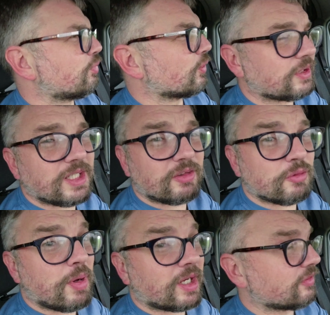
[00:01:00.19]
importantly out
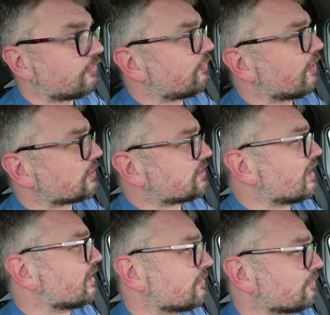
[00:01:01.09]
the back of
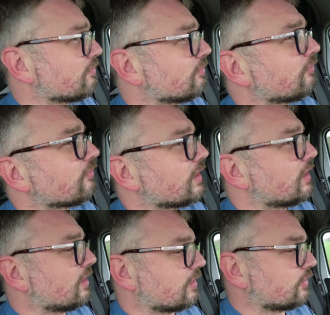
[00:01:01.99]
Vauxhall,
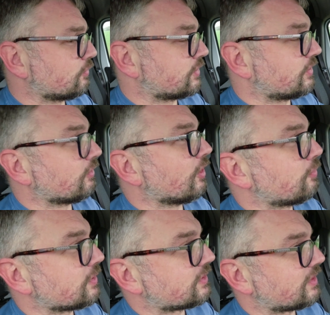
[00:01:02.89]
because we're still
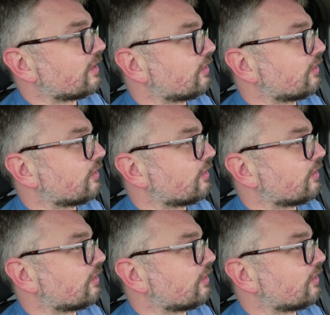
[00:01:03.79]
hoping to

TASK TO COMPLETE: Retype all the records exactly and keep out every picture.

RESPONSE TO THIS EXERCISE:
[00:01:00.19]
importantly out
[00:01:01.09]
the back of
[00:01:01.99]
Vauxhall,
[00:01:02.89]
because we're still
[00:01:03.79]
hoping to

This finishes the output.